------ Data provided ------

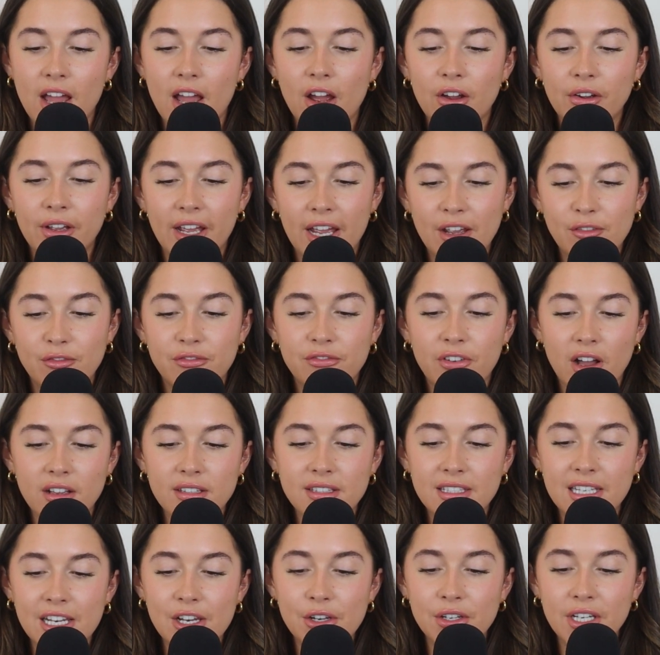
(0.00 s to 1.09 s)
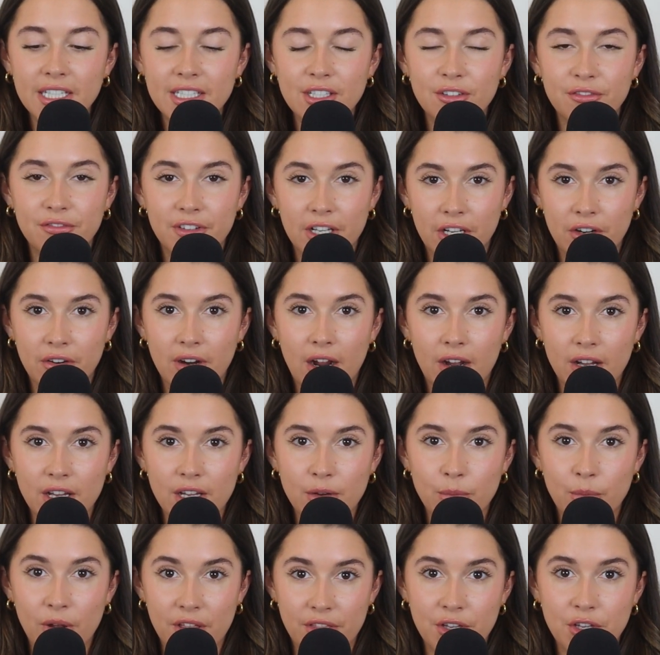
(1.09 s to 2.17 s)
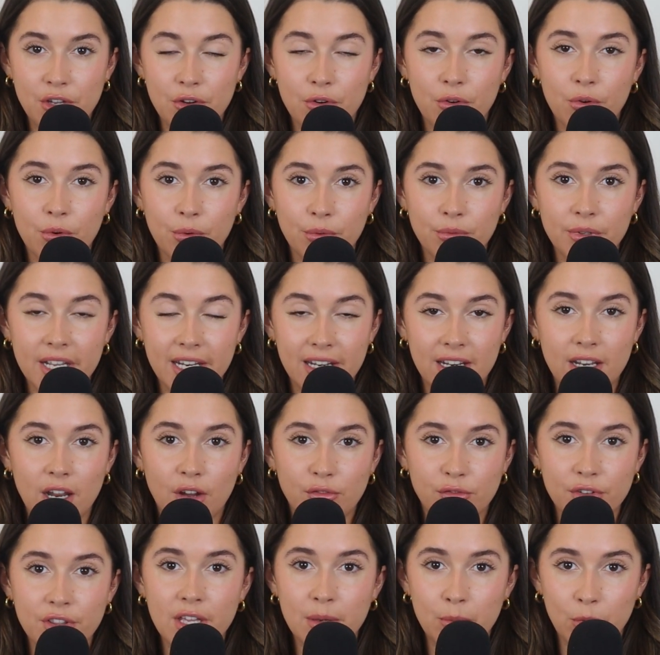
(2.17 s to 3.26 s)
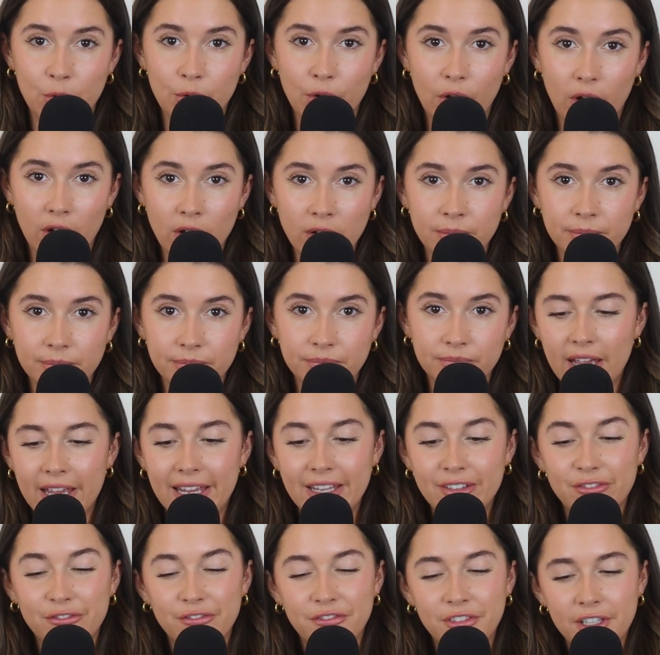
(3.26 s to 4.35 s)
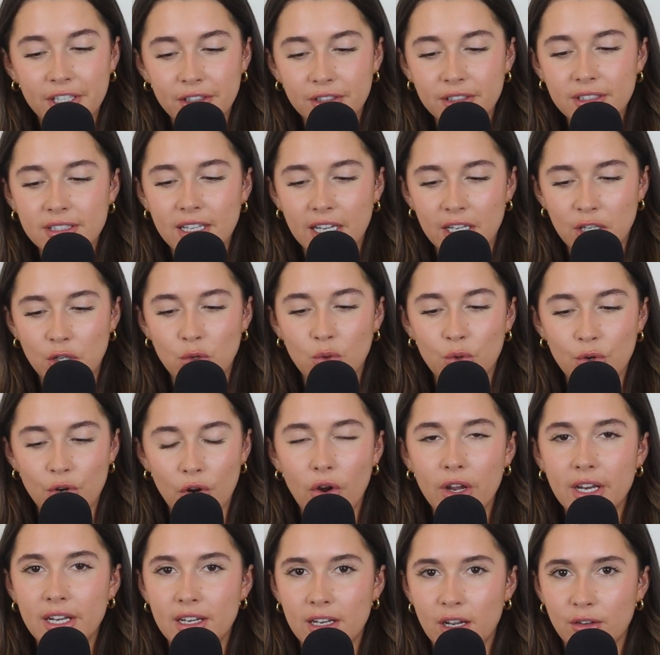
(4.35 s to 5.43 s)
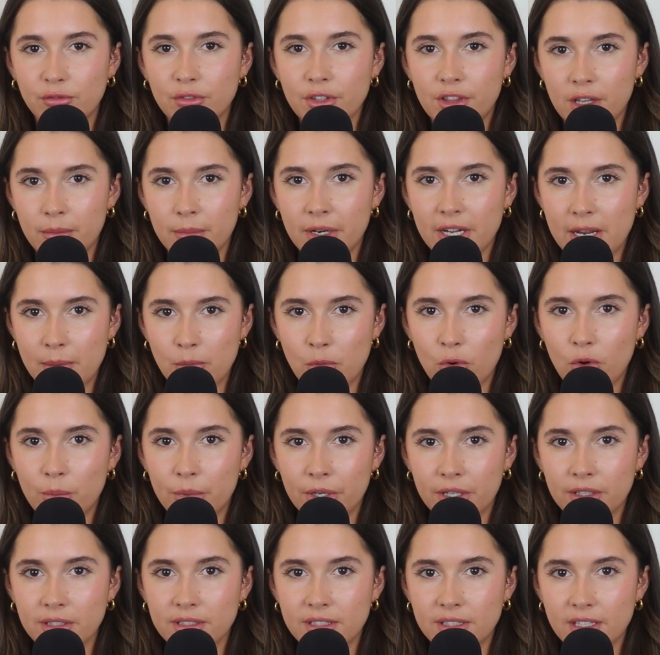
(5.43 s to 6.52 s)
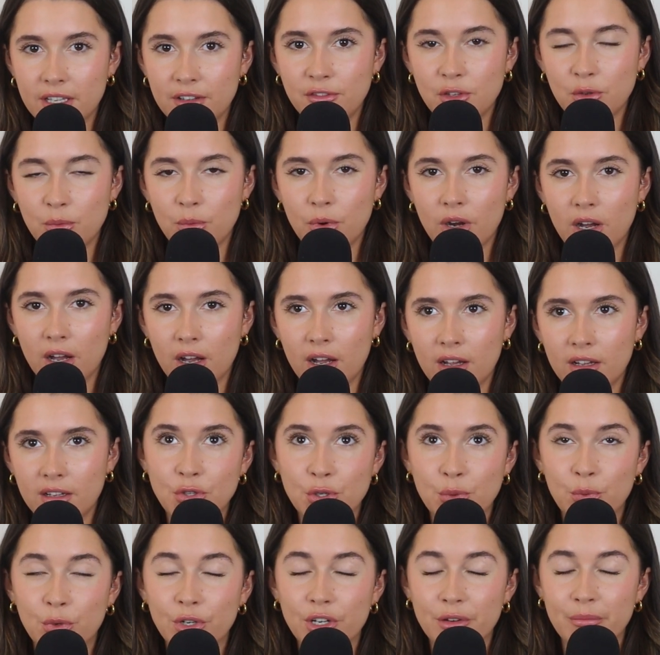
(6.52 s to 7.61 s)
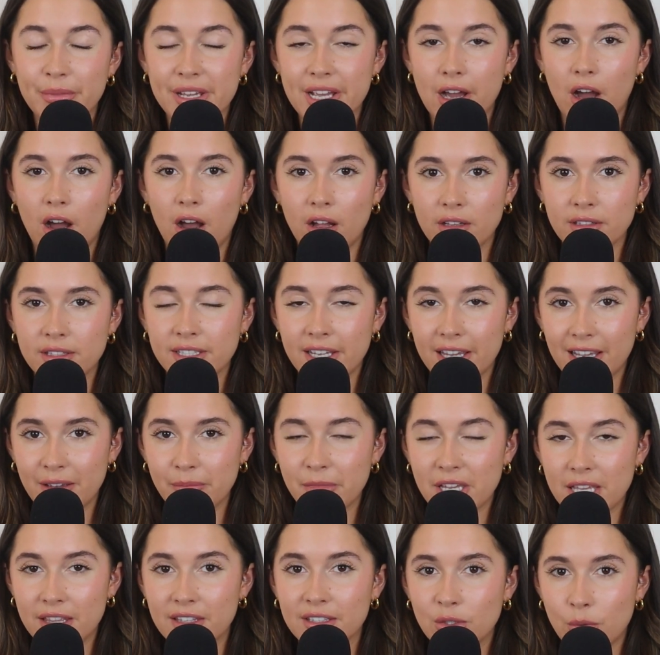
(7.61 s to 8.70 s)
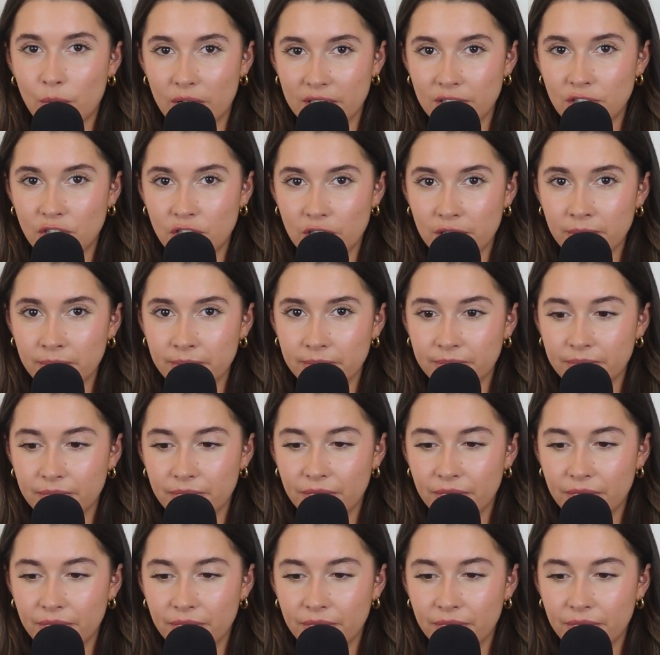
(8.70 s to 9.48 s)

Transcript: Okay, firstly, you need to figure out whether you're in love with him or not. It feels like you're not in love with him anymore, because if you were, you wouldn't be asking me this question.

------

● **What the exercise asks**
The records are to be returned word for word, without any of their pictures.

● **Result for this task**
(0.00 s to 1.09 s)
(1.09 s to 2.17 s)
(2.17 s to 3.26 s)
(3.26 s to 4.35 s)
(4.35 s to 5.43 s)
(5.43 s to 6.52 s)
(6.52 s to 7.61 s)
(7.61 s to 8.70 s)
(8.70 s to 9.48 s)

Transcript: Okay, firstly, you need to figure out whether you're in love with him or not. It feels like you're not in love with him anymore, because if you were, you wouldn't be asking me this question.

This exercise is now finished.